Task requirements: Apart from the pictures, every entry should be reproduced exactly.

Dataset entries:
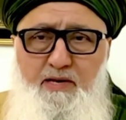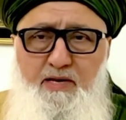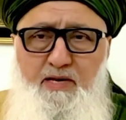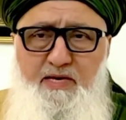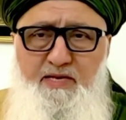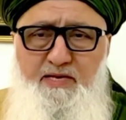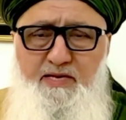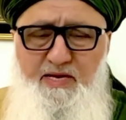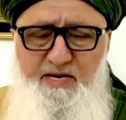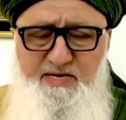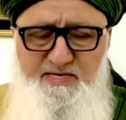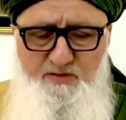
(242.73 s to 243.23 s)

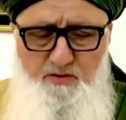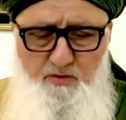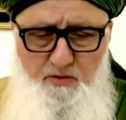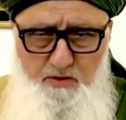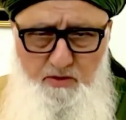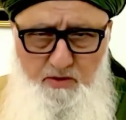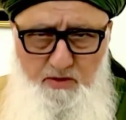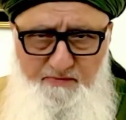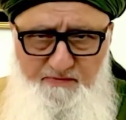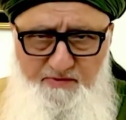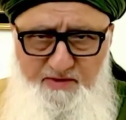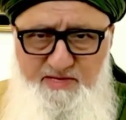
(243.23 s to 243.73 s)
It does
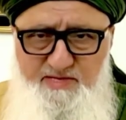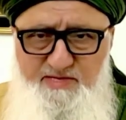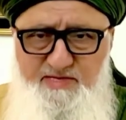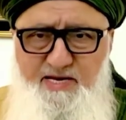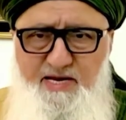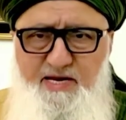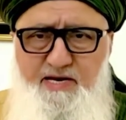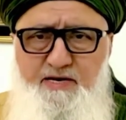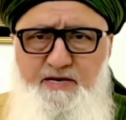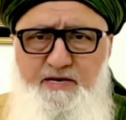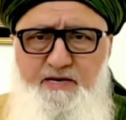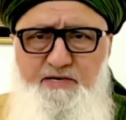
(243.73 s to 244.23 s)
all of its
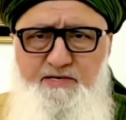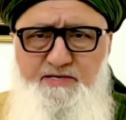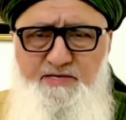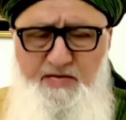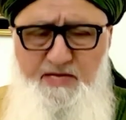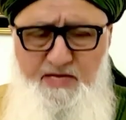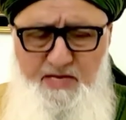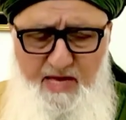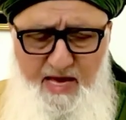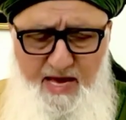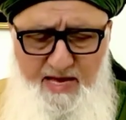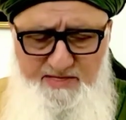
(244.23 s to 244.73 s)
zikrs,
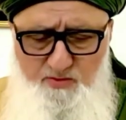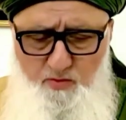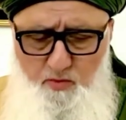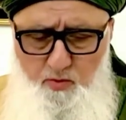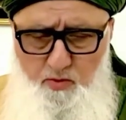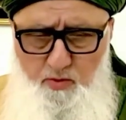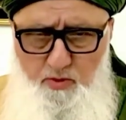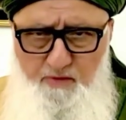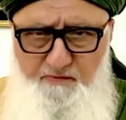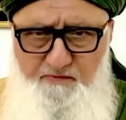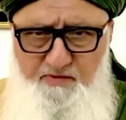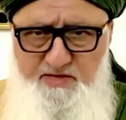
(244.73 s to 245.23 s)
it has
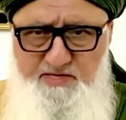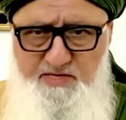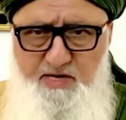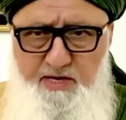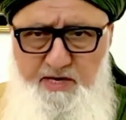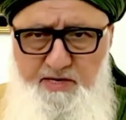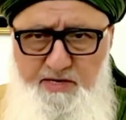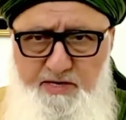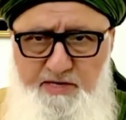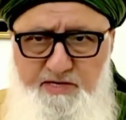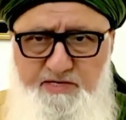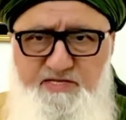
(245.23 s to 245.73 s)
all of its
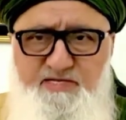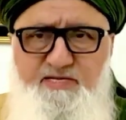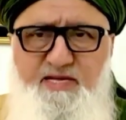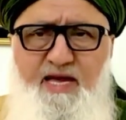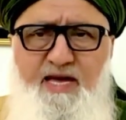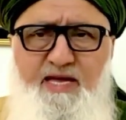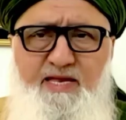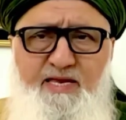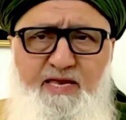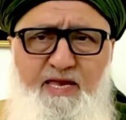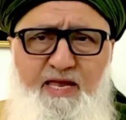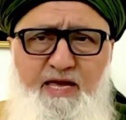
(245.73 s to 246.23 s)

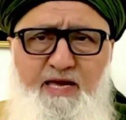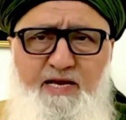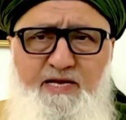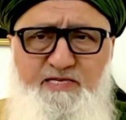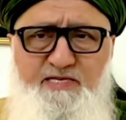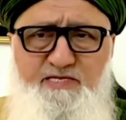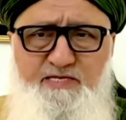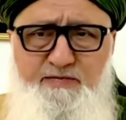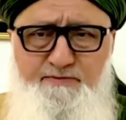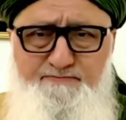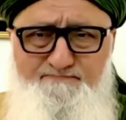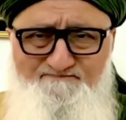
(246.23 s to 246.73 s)

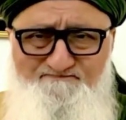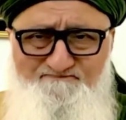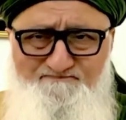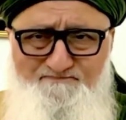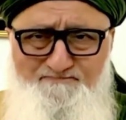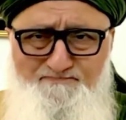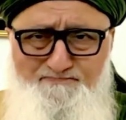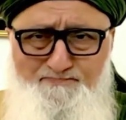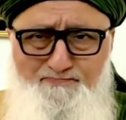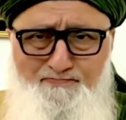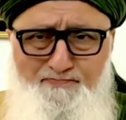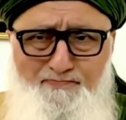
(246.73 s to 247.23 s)
understandings.
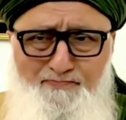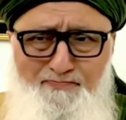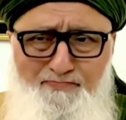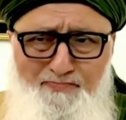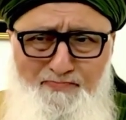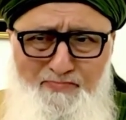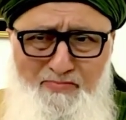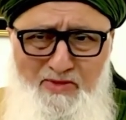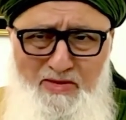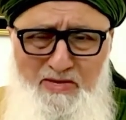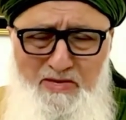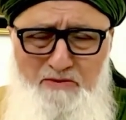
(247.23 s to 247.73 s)

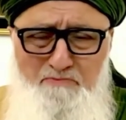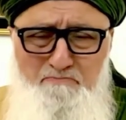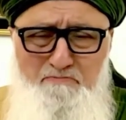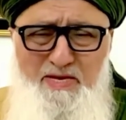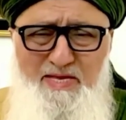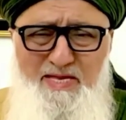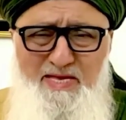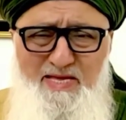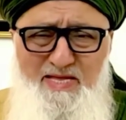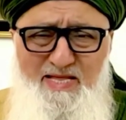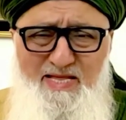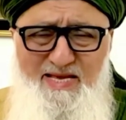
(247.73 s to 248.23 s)

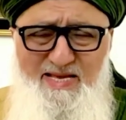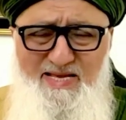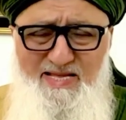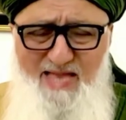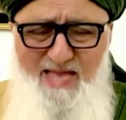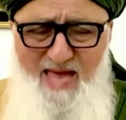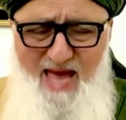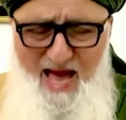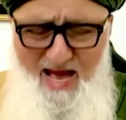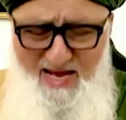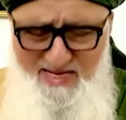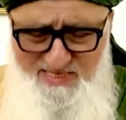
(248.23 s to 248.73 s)
Immediately it
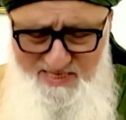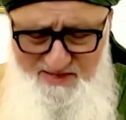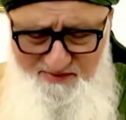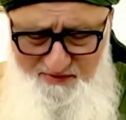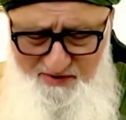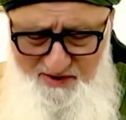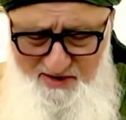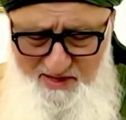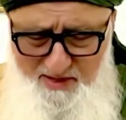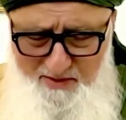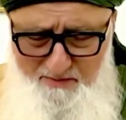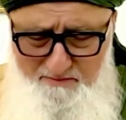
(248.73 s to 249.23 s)
asks
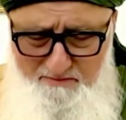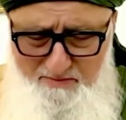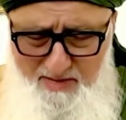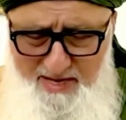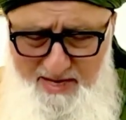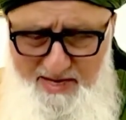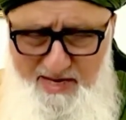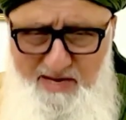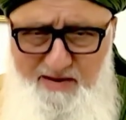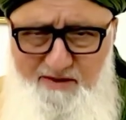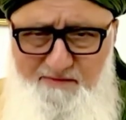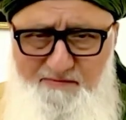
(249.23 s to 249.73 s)
for the
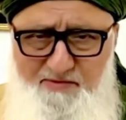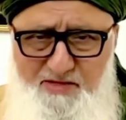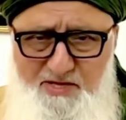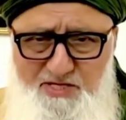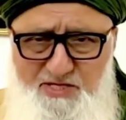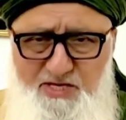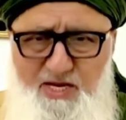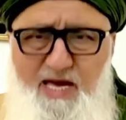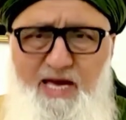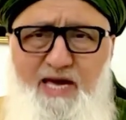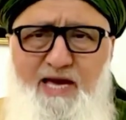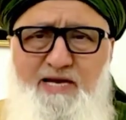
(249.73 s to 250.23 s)
madad of the
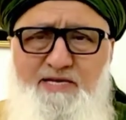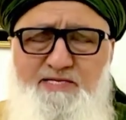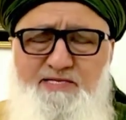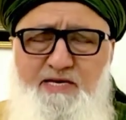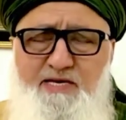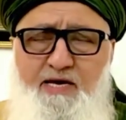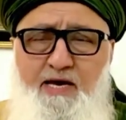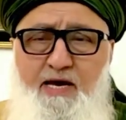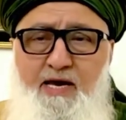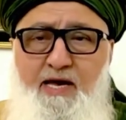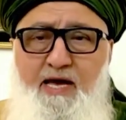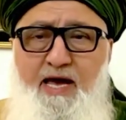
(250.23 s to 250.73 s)
shaykhs,
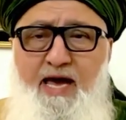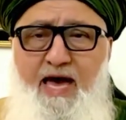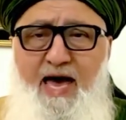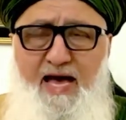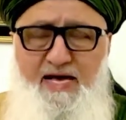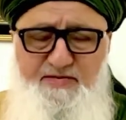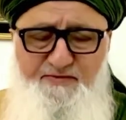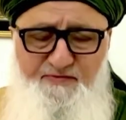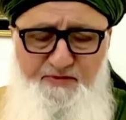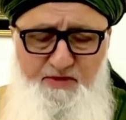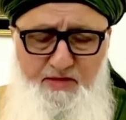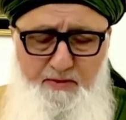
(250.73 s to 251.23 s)

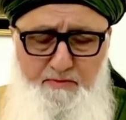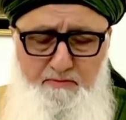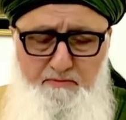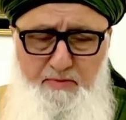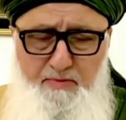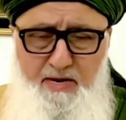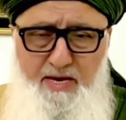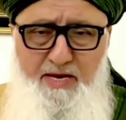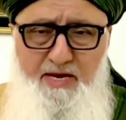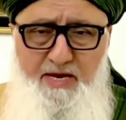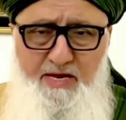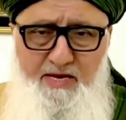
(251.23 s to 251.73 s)
asks for the
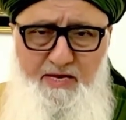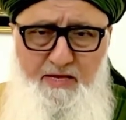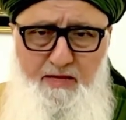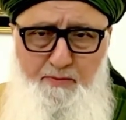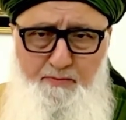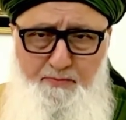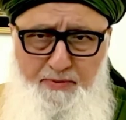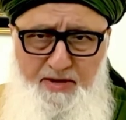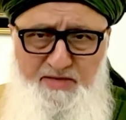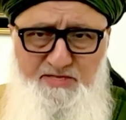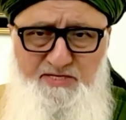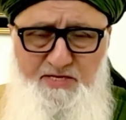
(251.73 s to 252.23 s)
madad in the
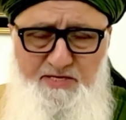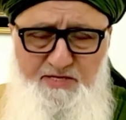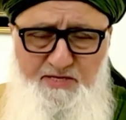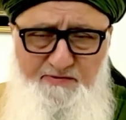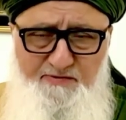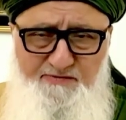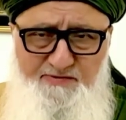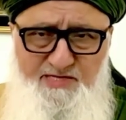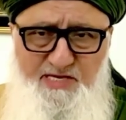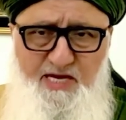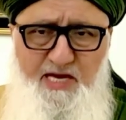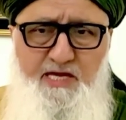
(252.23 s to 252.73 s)
presence of
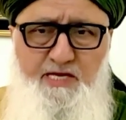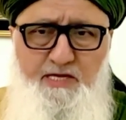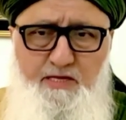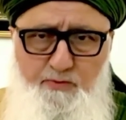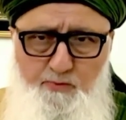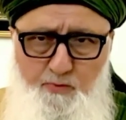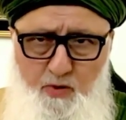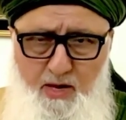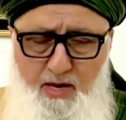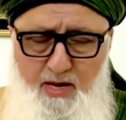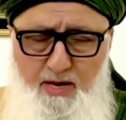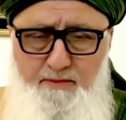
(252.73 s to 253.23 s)
Sayyidina
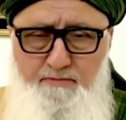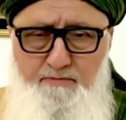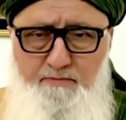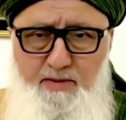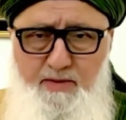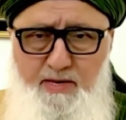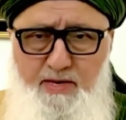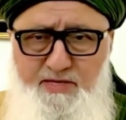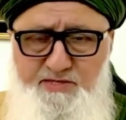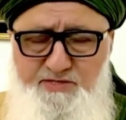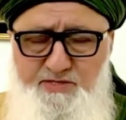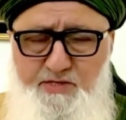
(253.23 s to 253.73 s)
Muhammad.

Reply to the exercise:
(242.73 s to 243.23 s)

(243.23 s to 243.73 s)
It does
(243.73 s to 244.23 s)
all of its
(244.23 s to 244.73 s)
zikrs,
(244.73 s to 245.23 s)
it has
(245.23 s to 245.73 s)
all of its
(245.73 s to 246.23 s)

(246.23 s to 246.73 s)

(246.73 s to 247.23 s)
understandings.
(247.23 s to 247.73 s)

(247.73 s to 248.23 s)

(248.23 s to 248.73 s)
Immediately it
(248.73 s to 249.23 s)
asks
(249.23 s to 249.73 s)
for the
(249.73 s to 250.23 s)
madad of the
(250.23 s to 250.73 s)
shaykhs,
(250.73 s to 251.23 s)

(251.23 s to 251.73 s)
asks for the
(251.73 s to 252.23 s)
madad in the
(252.23 s to 252.73 s)
presence of
(252.73 s to 253.23 s)
Sayyidina
(253.23 s to 253.73 s)
Muhammad.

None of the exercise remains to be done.